MULAN: Multimodal Protein Language Model for Sequence and Structure Encoding

Daria Frolova,Marina Pak,Anna Litvin,Ilya Sharov,Dmitry Ivankov,Ivan Oseledets
DOI: https://doi.org/10.1101/2024.05.30.596565
2024-06-02
Abstract:Most protein language models (PLMs), which are used to produce high-quality protein representations, use only protein sequences during training. However, the known protein structure is crucial in many protein property prediction tasks, so there is a growing interest in incorporating the knowledge about the protein structure into a PLM. In this study, we propose MULAN, a MULtimodal PLM for both sequence and ANgle-based structure encoding. MULAN has a pre-trained sequence encoder and an introduced Structure Adapter, which are then fused and trained together. According to the evaluation on 7 downstream tasks of various nature, both small and medium-sized MULAN models show consistent improvement in quality compared to both sequence-only ESM-2 and structure-aware SaProt. Importantly, our model offers a cheap increase in the structural awareness of the protein representations due to finetuning of existing PLMs instead of training from scratch. We perform a detailed analysis of the proposed model and demonstrate its awareness of the protein structure. The implementation, training data and model checkpoints are available at https://github.com/DFrolova/MULAN.
Bioinformatics
What problem does this paper attempt to address?

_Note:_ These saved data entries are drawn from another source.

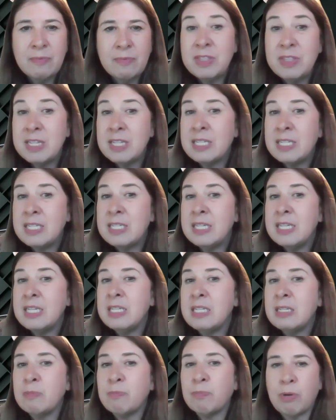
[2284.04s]
This
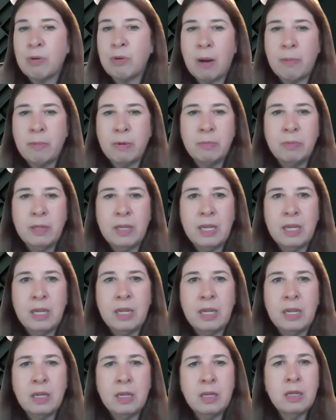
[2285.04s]
is
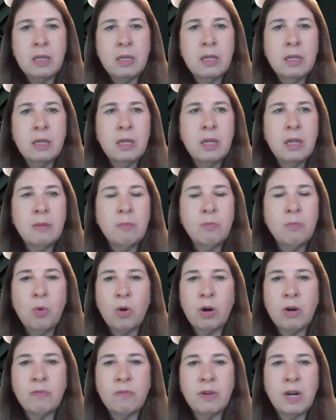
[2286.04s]
probably
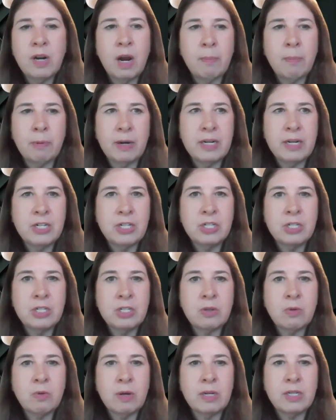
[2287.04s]
more of an
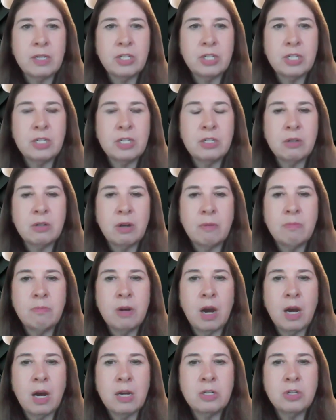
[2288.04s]
operations question, so I am
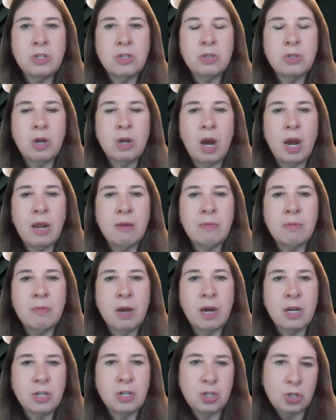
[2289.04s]

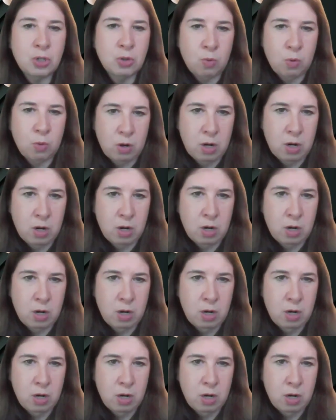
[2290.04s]
not sureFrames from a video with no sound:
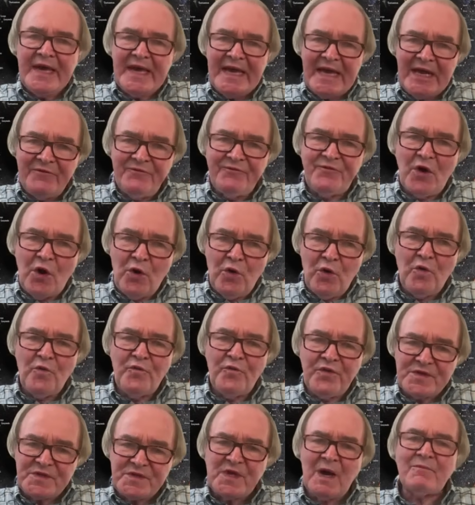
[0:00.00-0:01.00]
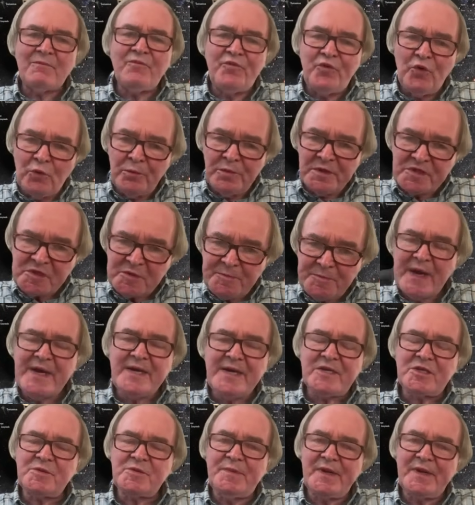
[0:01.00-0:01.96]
involve some form of space,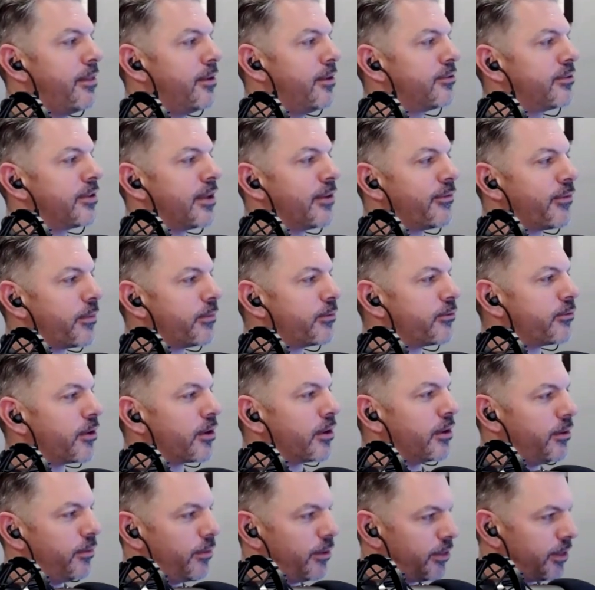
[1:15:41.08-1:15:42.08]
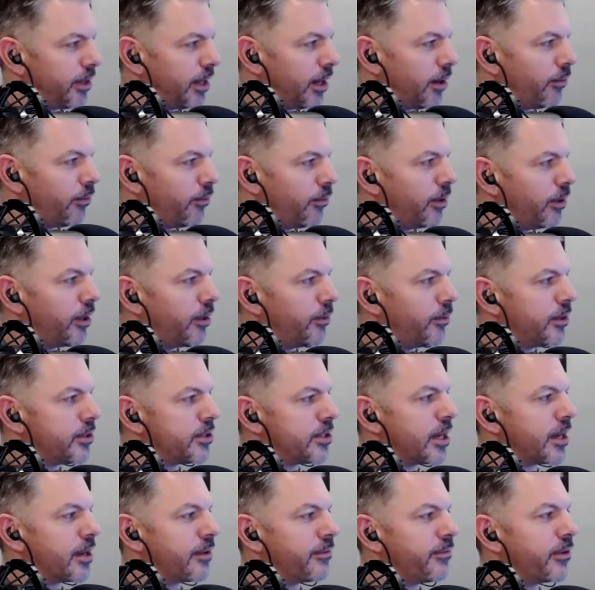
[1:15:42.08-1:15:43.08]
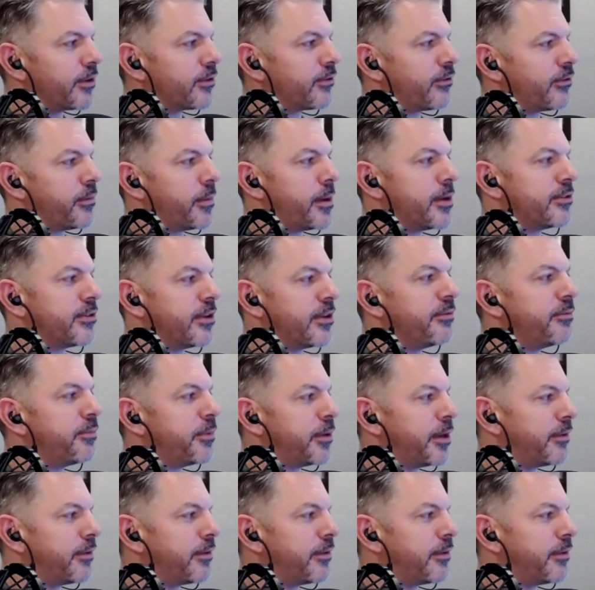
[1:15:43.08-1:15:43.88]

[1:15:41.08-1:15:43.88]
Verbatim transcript: there's stuff I'm struggling with that I really wish I could fix for myself,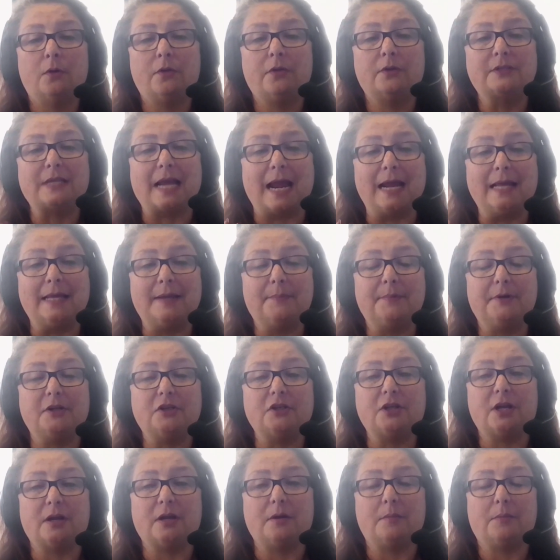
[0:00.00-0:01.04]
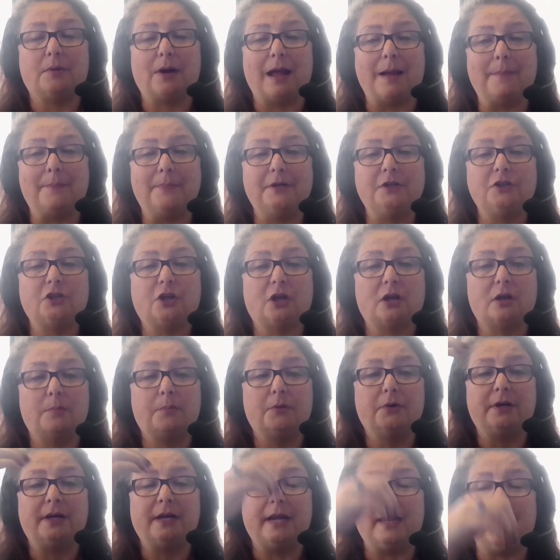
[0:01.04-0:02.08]
or those highly appreciated properties, you're going
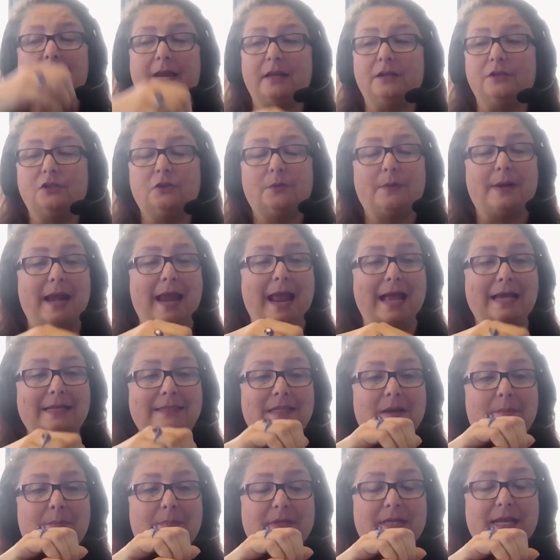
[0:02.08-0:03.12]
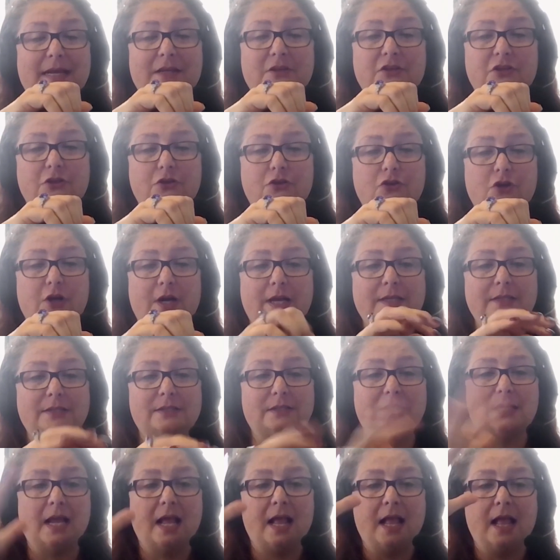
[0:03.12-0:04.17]
to put it into an asset protection
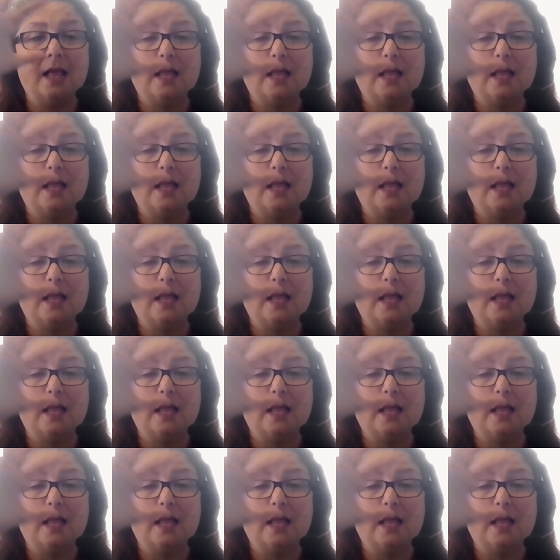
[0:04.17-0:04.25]
trust.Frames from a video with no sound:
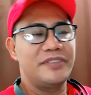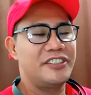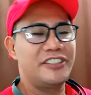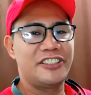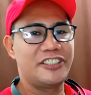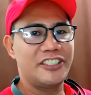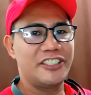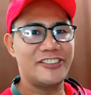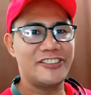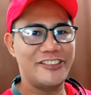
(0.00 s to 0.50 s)

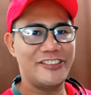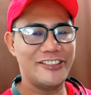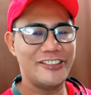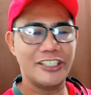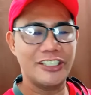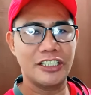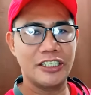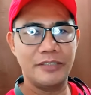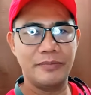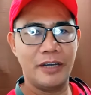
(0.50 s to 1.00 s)
just didn't
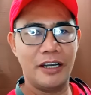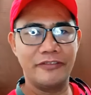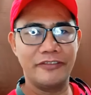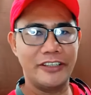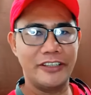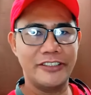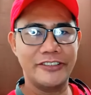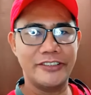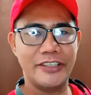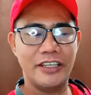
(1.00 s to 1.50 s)
come off
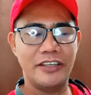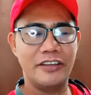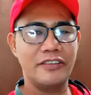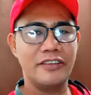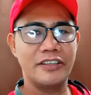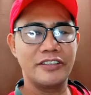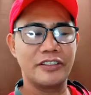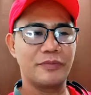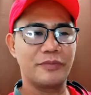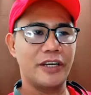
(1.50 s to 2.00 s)
as
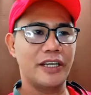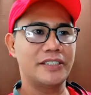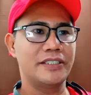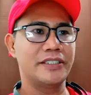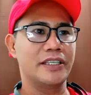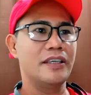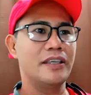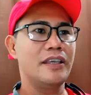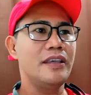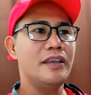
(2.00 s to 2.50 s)
anything
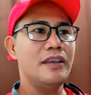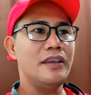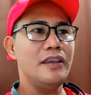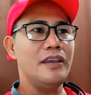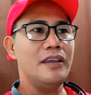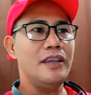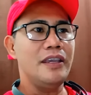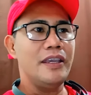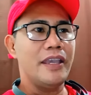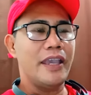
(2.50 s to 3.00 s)
surprising.
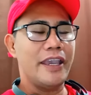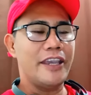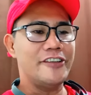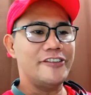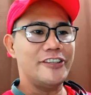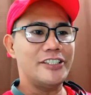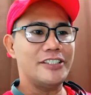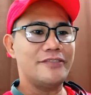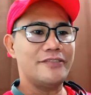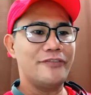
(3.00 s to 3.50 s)
And
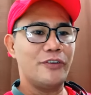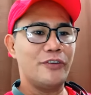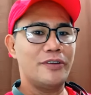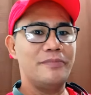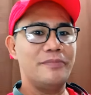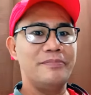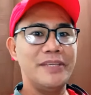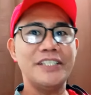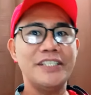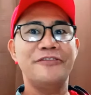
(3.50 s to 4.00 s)
as for
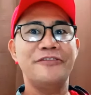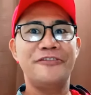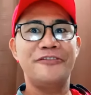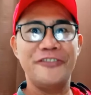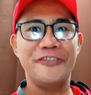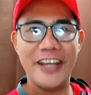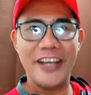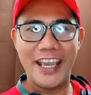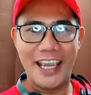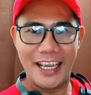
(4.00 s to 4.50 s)
Miss
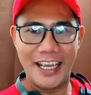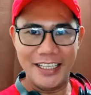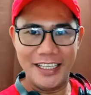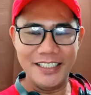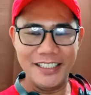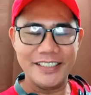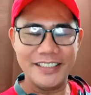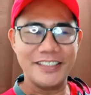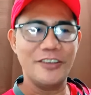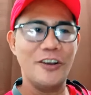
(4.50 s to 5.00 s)

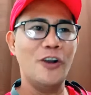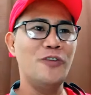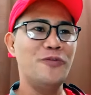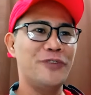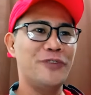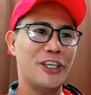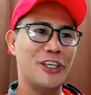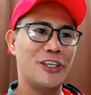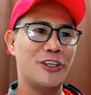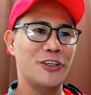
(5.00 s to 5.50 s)
France, oh
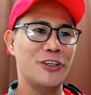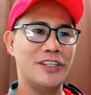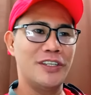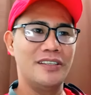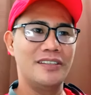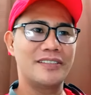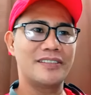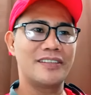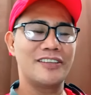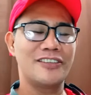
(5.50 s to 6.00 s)
my
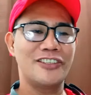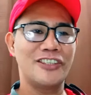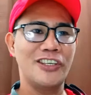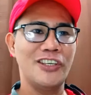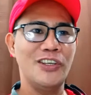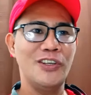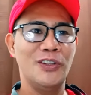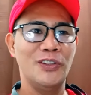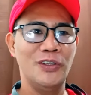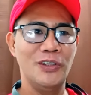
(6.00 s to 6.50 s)
goodness,
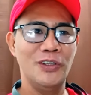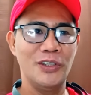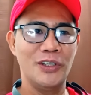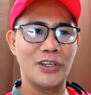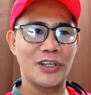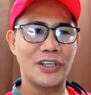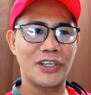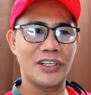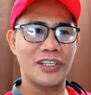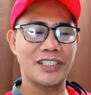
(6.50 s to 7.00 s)
she
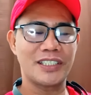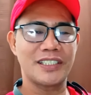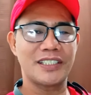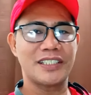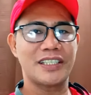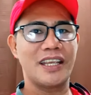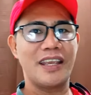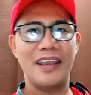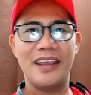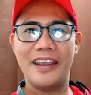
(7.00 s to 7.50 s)
looked
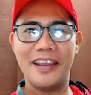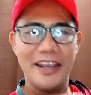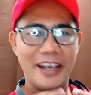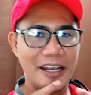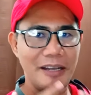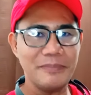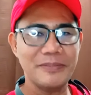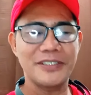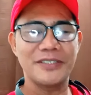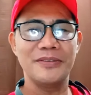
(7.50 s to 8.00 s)

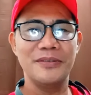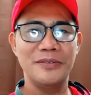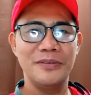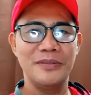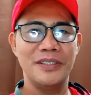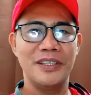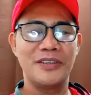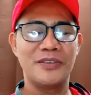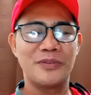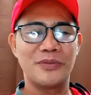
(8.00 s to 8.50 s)

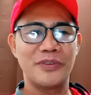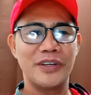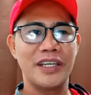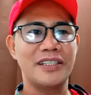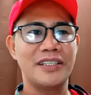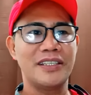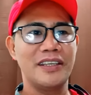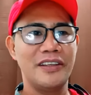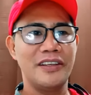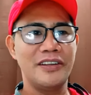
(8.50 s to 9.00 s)
absolutely
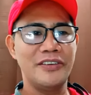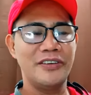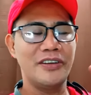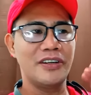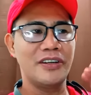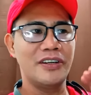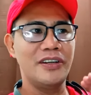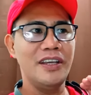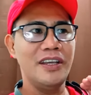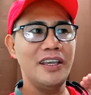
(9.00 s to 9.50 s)
great in
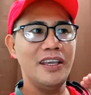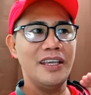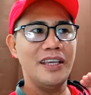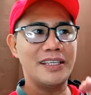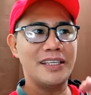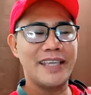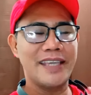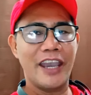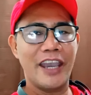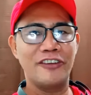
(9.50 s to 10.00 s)
her
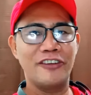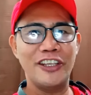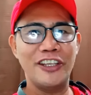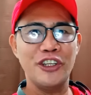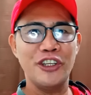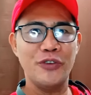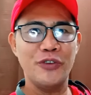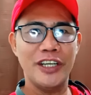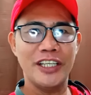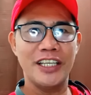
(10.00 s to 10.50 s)
gown. And you
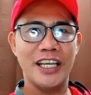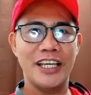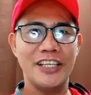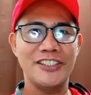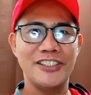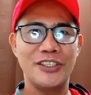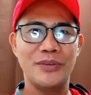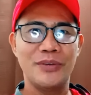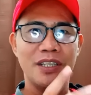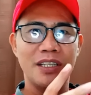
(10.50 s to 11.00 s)
know what, guys,
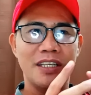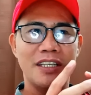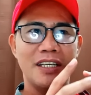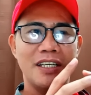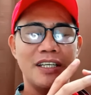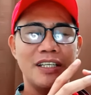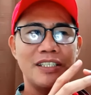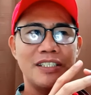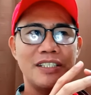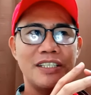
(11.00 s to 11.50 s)
during
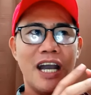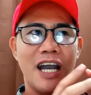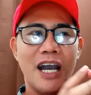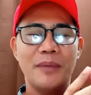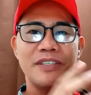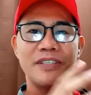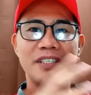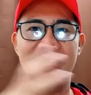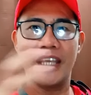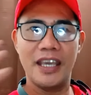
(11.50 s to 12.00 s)
the
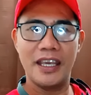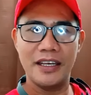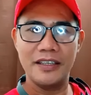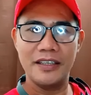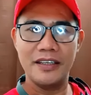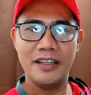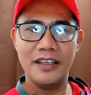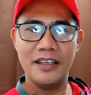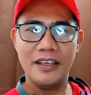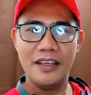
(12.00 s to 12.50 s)
top 10,
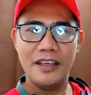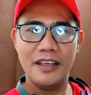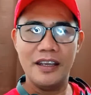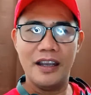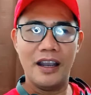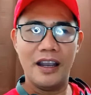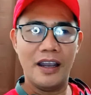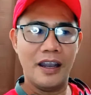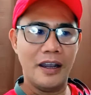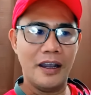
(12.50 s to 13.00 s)

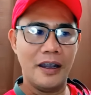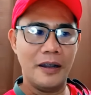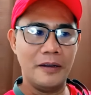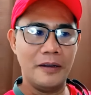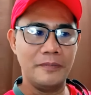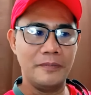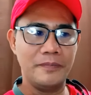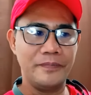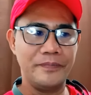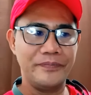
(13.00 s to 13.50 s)

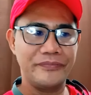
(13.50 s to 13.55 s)
um,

The main objective of this paper is to propose a new multimodal protein language model (MULAN), aimed at improving the learning of protein representations by integrating protein sequence and structural information. Specifically, the MULAN model combines a sequence encoder with a newly introduced Structure Adapter, which can handle angle-based protein structural information. The key contributions of the paper include: 1. **MULAN Model**: This is a new multimodal protein language model that can simultaneously handle protein sequence and structural data. It includes a pre-trained sequence encoder and a Structure Adapter to process backbone torsion angles and side-chain torsion angles of protein structures. 2. **Structure Adapter**: This is an important component of MULAN, which uses torsion angles in protein structures to represent structural information. It can work on top of existing protein language models without the need to train the entire model from scratch, thus improving the model's understanding of protein structures at a lower cost. 3. **Performance Evaluation**: The paper evaluates the performance of MULAN on various downstream tasks, including protein stability prediction, fluorescence prediction, metal ion binding prediction, human protein-protein interaction prediction, and gene ontology classification. The results show that MULAN outperforms sequence-based models (such as ESM-2) and models that already consider some structural information (such as SaProt) in these tasks. 4. **Detailed Analysis**: The authors also conducted extensive ablation experiments to verify the effectiveness and structure-awareness of the model. For example, they demonstrated the importance of the Structure Adapter by comparing the performance of models under different settings and showed how masking uncertain structural predictions can reduce noise. 5. **Secondary Structure Prediction**: To further validate MULAN's ability to perceive protein structures, the paper also evaluates the model's performance on the protein secondary structure prediction task. The results indicate that MULAN also achieves significant improvements in this task. In summary, this study successfully enhances the utilization of structural information in protein language models by introducing the Structure Adapter and confirms the effectiveness of this approach in multiple downstream tasks.